Begin with a very clear result in mind. This is critical because you don’t want to wind up asking the wrong thing or something that you hope leads to the right thing. Be very clear in your request.

Your request should be two things – reasonable and doable. Reasonable meaning that it’s fair to ask. ie asking your husband to feed the baby at 2am when he has a work commitment at 6am. That’s not fair to ask. Doable meaning the other person is capable of fulfilling the request. ie asking a 9 year old to watch his 5 year old sister while you leave the house is not doable.

The request should have three components to be effective.

  1. firmly stated in the form of a question
  2. outlined with a clear expectation
  3. delivered with respect

Here are some examples of ineffectively asking for help.

  • The smoke detectors need fresh batteries. (only an observation, no request made)
  • Maybe you can change the batteries in the smoke detectors. (only a vague statement, no commitment requested)
  • Have you changed the batteries? (no commitment required, no expectations provided)
  • I guess I’ll have to change the batteries in the smoke detectors since no one else will. (no direct request made and passive-aggressive behavior only broods contempt)
  • Change the batteries in the smoke detectors before we leave! (not respectful, no commitment requested)
  • Before we leave on Friday, would you please replace the batteries in all of the smoke detectors? (effective request because it’s a clear, respectful, direct question)

Requests should be: firmly stated in the form of a question, outlined with a clear expectation and delivered with respect

WOULD YOU PLEASE?

Would you please is a powerful way to ask for someone’s commitment.
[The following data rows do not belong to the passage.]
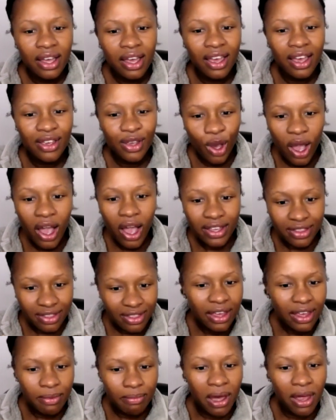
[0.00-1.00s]
And y'all, I could
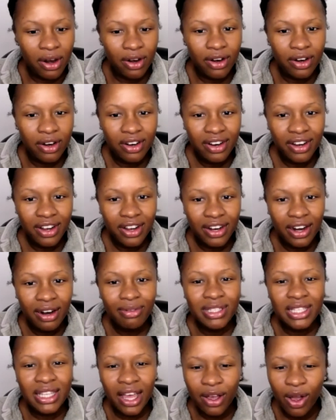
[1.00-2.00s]
think better. And I
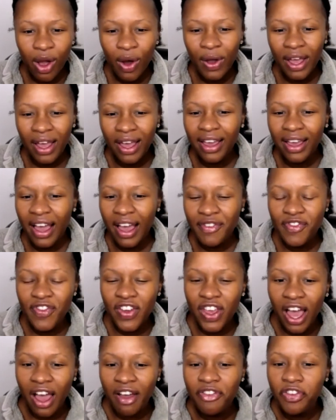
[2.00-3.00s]
was like, okay,
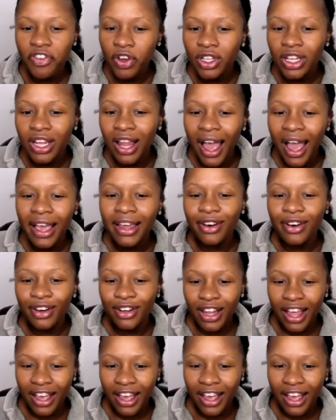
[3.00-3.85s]
I feel lighter.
It puts the onus on the other person to say no. However here’s the hard part. You have to let it hang, if necessary. Do not backpedal. Do not offer excuses. Do not answer for them. If it’s a reasonable request (which we already know it is), let them respond. It’s on them to say no, so don’t give them an out.
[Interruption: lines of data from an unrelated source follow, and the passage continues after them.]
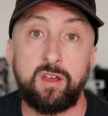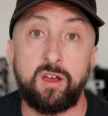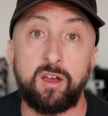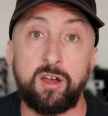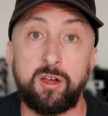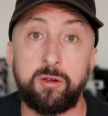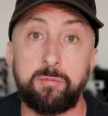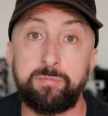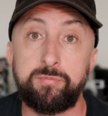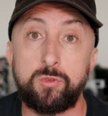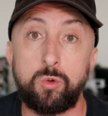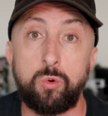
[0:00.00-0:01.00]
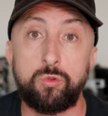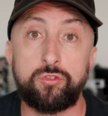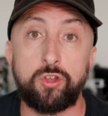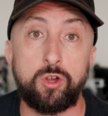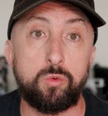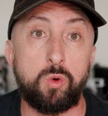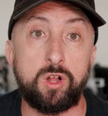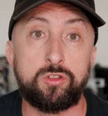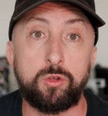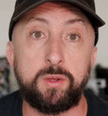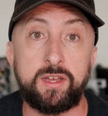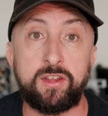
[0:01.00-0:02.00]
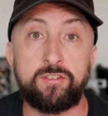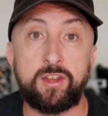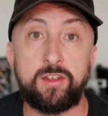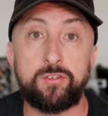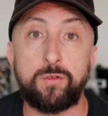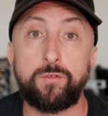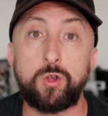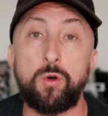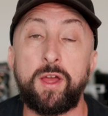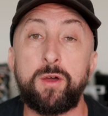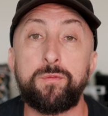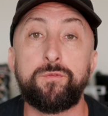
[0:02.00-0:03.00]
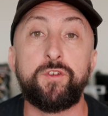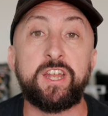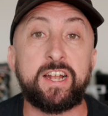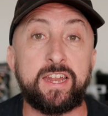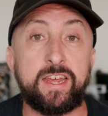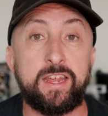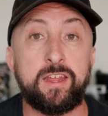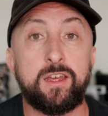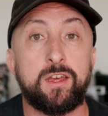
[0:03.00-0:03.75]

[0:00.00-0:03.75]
Also, while doing this test, I forgot how fiddly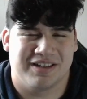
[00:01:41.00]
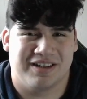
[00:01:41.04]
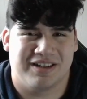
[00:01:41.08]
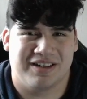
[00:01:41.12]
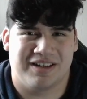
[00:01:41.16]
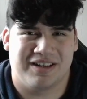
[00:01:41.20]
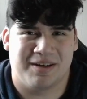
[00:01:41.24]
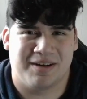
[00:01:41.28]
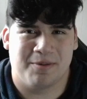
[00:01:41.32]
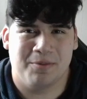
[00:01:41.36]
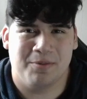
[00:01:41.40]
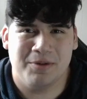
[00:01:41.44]

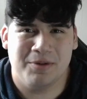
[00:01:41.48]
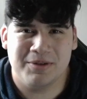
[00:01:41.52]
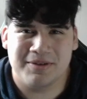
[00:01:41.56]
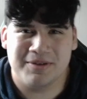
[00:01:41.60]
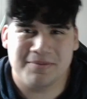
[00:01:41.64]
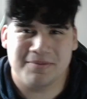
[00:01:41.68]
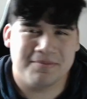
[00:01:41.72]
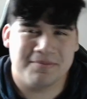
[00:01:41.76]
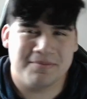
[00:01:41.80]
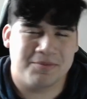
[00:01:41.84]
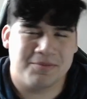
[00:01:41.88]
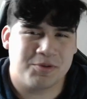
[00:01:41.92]
I want
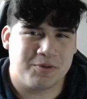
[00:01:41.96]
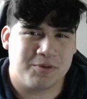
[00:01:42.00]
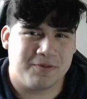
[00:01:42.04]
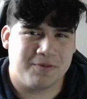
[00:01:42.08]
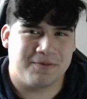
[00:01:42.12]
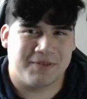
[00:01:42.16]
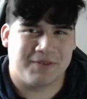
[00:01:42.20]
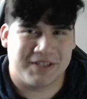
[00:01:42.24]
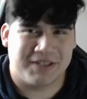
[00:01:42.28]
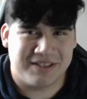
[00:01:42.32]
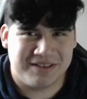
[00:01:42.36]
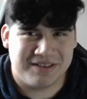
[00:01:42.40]
something more
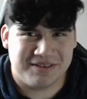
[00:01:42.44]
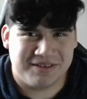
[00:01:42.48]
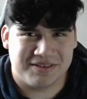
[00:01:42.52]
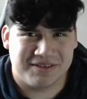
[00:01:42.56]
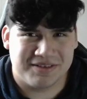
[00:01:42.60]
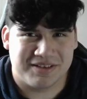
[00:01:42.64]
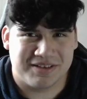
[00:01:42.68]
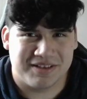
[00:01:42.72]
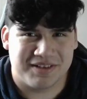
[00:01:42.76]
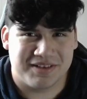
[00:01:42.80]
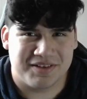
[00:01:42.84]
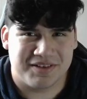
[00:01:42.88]
fun
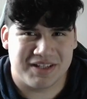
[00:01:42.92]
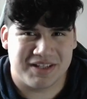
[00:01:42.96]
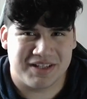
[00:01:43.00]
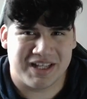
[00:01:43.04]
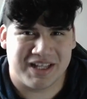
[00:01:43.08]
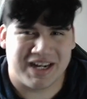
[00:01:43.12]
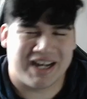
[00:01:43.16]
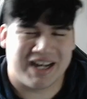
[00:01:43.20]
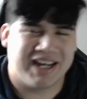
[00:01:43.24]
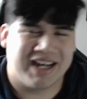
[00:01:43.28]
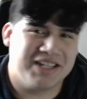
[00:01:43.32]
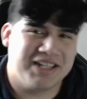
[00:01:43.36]

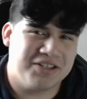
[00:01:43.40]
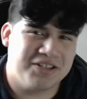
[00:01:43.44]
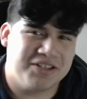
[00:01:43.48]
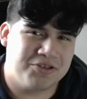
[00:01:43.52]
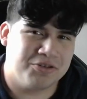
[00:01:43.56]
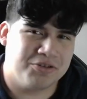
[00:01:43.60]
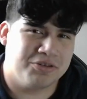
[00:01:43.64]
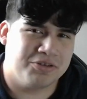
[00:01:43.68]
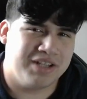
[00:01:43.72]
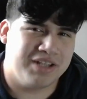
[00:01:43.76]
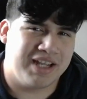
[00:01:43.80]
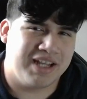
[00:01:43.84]
that I
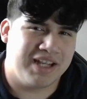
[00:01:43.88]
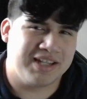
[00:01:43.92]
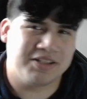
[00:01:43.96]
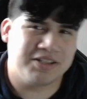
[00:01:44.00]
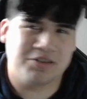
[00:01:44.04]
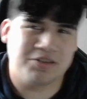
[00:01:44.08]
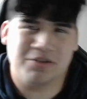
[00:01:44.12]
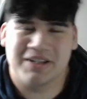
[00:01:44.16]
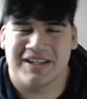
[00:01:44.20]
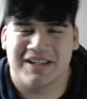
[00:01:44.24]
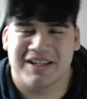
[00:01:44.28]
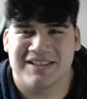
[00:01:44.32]
enjoy and
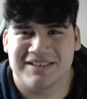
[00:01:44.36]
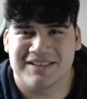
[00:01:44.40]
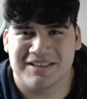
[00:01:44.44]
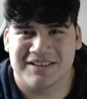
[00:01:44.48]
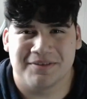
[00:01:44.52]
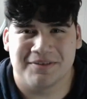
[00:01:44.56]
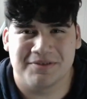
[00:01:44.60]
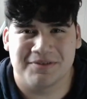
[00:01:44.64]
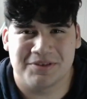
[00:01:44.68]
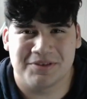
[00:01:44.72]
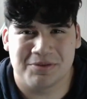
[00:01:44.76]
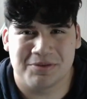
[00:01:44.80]
you guys
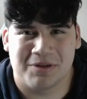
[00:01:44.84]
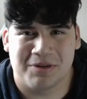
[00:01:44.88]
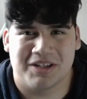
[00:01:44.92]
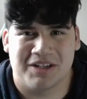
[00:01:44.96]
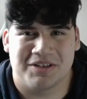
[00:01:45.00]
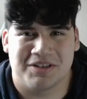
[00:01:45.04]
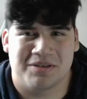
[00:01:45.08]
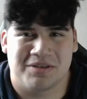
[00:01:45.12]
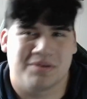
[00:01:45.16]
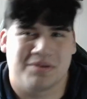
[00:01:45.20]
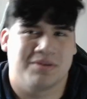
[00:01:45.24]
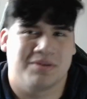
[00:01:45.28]
love to
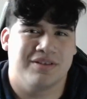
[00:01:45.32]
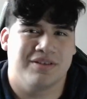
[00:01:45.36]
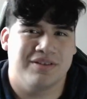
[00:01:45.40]
watch.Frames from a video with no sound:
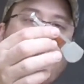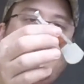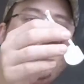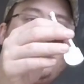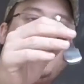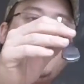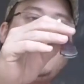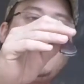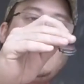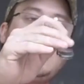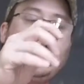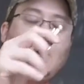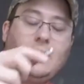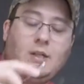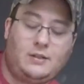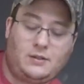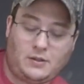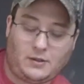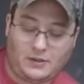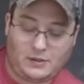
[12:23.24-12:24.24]
tool.
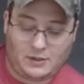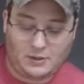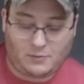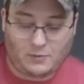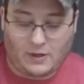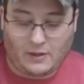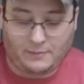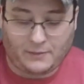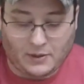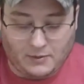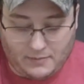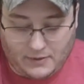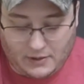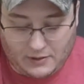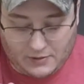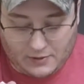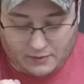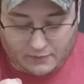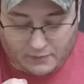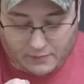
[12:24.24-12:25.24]
So this is what I'm going to be
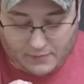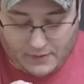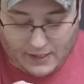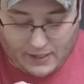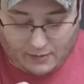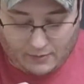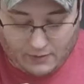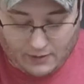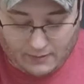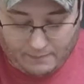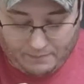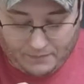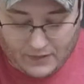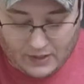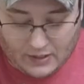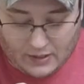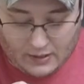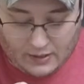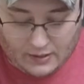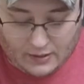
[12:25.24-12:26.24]
using from now
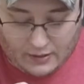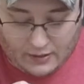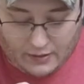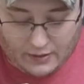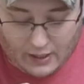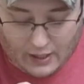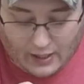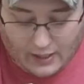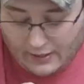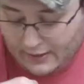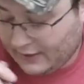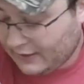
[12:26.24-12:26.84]
on.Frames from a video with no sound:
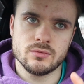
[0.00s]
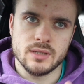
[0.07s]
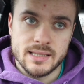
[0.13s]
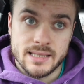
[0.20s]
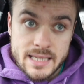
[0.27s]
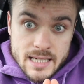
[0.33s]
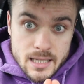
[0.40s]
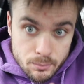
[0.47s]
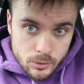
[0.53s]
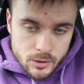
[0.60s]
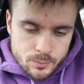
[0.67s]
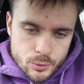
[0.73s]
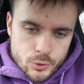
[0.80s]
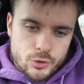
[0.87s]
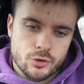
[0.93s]
is able to
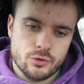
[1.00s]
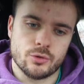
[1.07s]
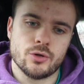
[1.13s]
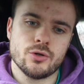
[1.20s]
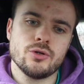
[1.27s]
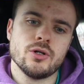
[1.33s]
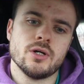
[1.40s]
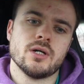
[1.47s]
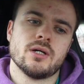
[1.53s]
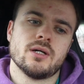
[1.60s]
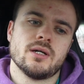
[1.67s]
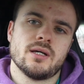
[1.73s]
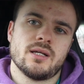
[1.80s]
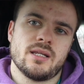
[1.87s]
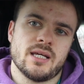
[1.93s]
push through
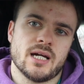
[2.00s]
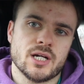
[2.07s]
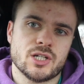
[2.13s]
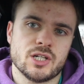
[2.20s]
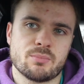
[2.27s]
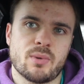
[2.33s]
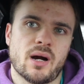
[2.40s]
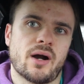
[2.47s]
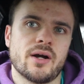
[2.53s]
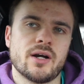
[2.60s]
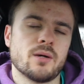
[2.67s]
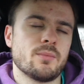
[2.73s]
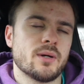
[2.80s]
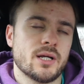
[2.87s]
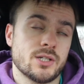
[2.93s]
the anxious
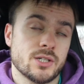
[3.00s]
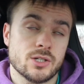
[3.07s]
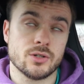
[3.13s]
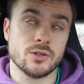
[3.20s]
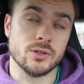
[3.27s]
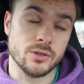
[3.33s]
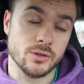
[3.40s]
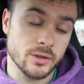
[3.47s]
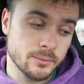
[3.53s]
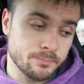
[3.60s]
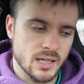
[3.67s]
barrier, but I just couldn't do it,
This is so hard for many because the silence is uncomfortable but you need to be confident that 1) it’s a reasonable request 2) you deserve to ask it, and 3) they’re capable of fulfilling it.

‘Would you please’ is so powerful

SAYING NO IS THEIR PUROGATIVE

With all that said, it doesn’t mean they will or even have to comply. And that’s ok. Because we all have our own value systems, boundaries etc and can make decisions for ourselves. Just because we provided a compelling reason for help, doesn’t mean they have to help.
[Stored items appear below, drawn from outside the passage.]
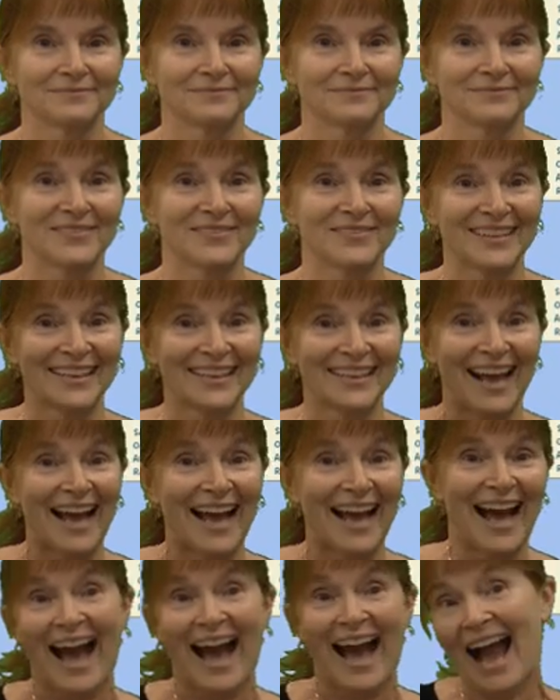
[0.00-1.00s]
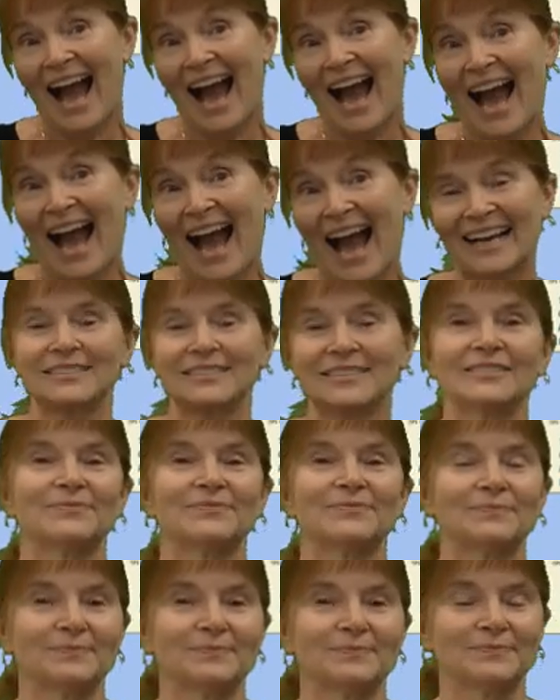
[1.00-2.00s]

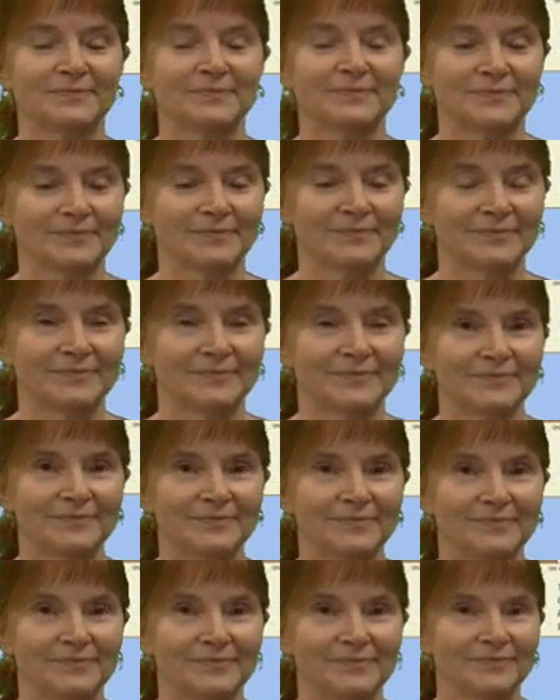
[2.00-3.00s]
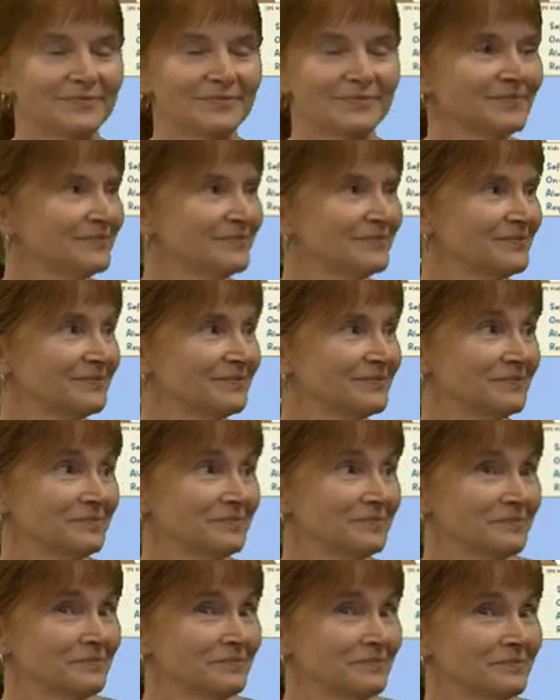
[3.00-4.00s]

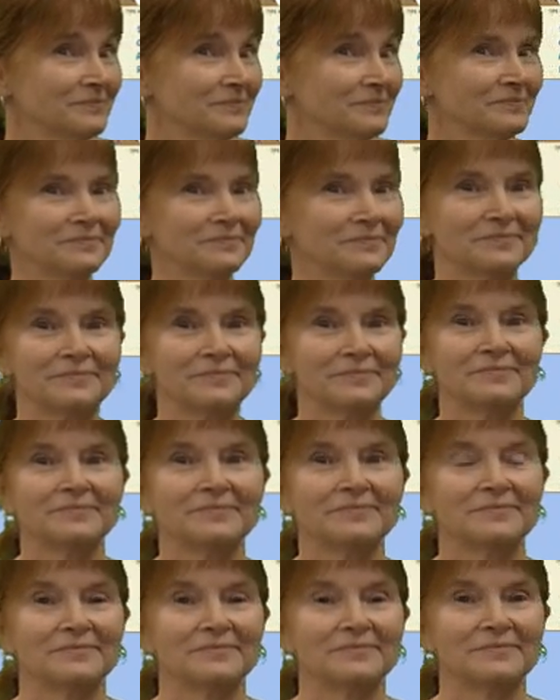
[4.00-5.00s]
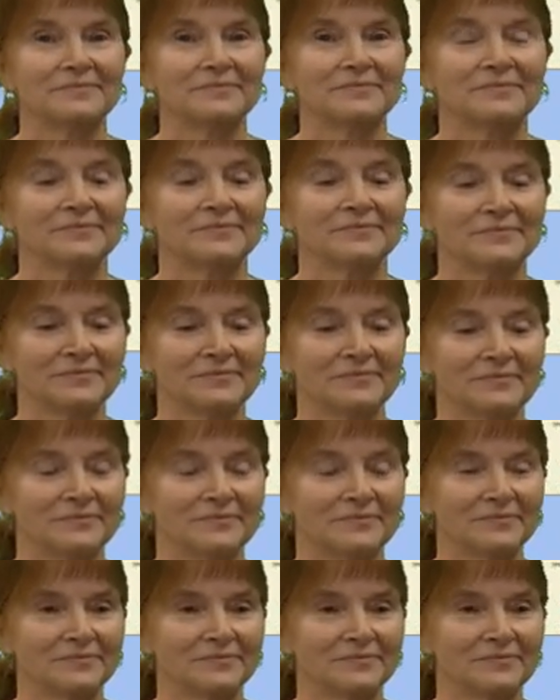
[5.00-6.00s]

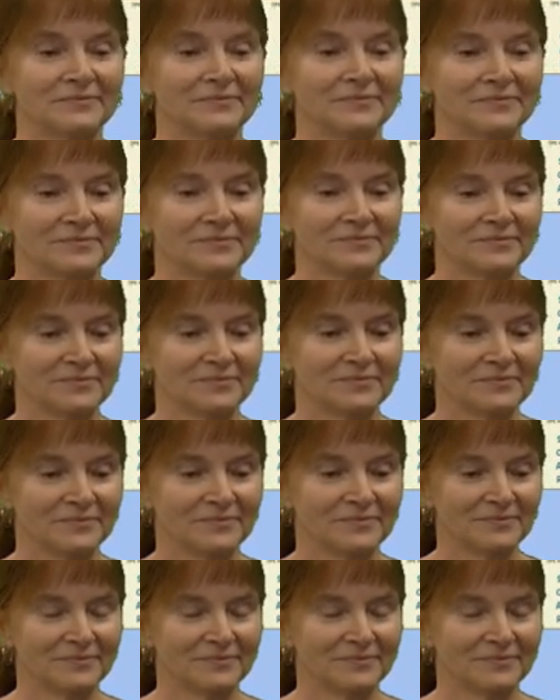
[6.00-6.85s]
No words are spoken by the person on screen.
This is important to understand. We’re not going to get what we want every time we ask for it. But we’ve been told no before and survived so this is no different. However, we will get what we want more often than not if we ask.

Also, there could be consequences for them saying no and that IS entirely up to us. We can choose if we want to further support this person, such as having a dialogue that focuses on roles and expectations etc. It doesn’t mean retaliation, it just means a closer look at the relationship and what we’re getting out of it.

Also they may dodge the question by asking another question or distracting with another topic. Get tough and make the request again, word for word, to drive home the message that a response is expected.

IN SUMMARY

Asking effectively means:

  • Always state in the form of a question, not a demand, not a vague statement.
  • Be direct. That means a specific request, preferably with a time frame.
  • Be professional. Decency and respect can go a long way with requests.